**EXERCISE OBJECTIVE**:
With pictures left out, output word for word the lines from the one containing "[00:00:01.00 to 00:00:02.00]" through the end of the material below.

+++ SOURCE MATERIAL

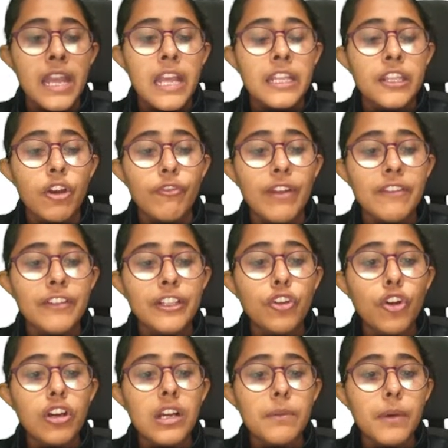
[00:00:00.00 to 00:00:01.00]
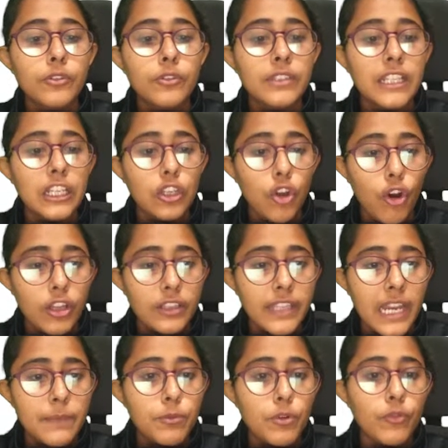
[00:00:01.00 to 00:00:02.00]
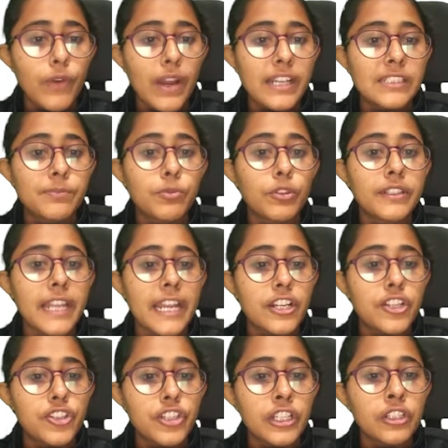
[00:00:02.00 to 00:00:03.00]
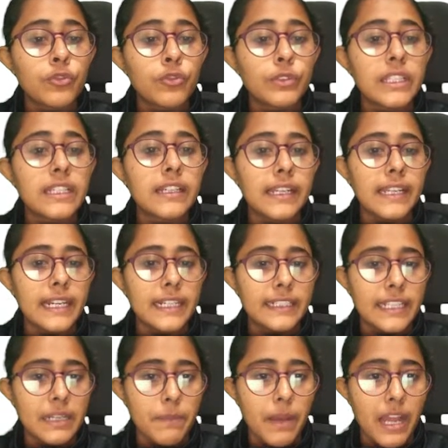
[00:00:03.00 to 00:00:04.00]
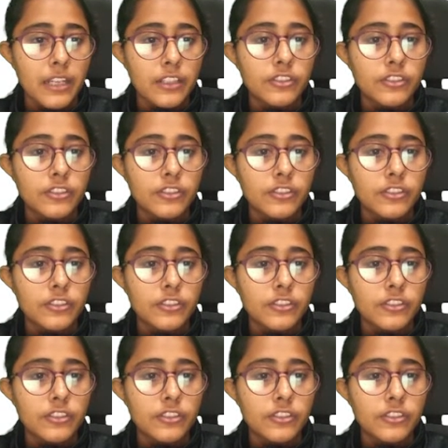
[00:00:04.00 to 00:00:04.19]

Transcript: Now, when we talk about the law that provides protection to the collecting bank,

++++++

**RESPONSE BELOW**:
[00:00:01.00 to 00:00:02.00]
[00:00:02.00 to 00:00:03.00]
[00:00:03.00 to 00:00:04.00]
[00:00:04.00 to 00:00:04.19]

Transcript: Now, when we talk about the law that provides protection to the collecting bank,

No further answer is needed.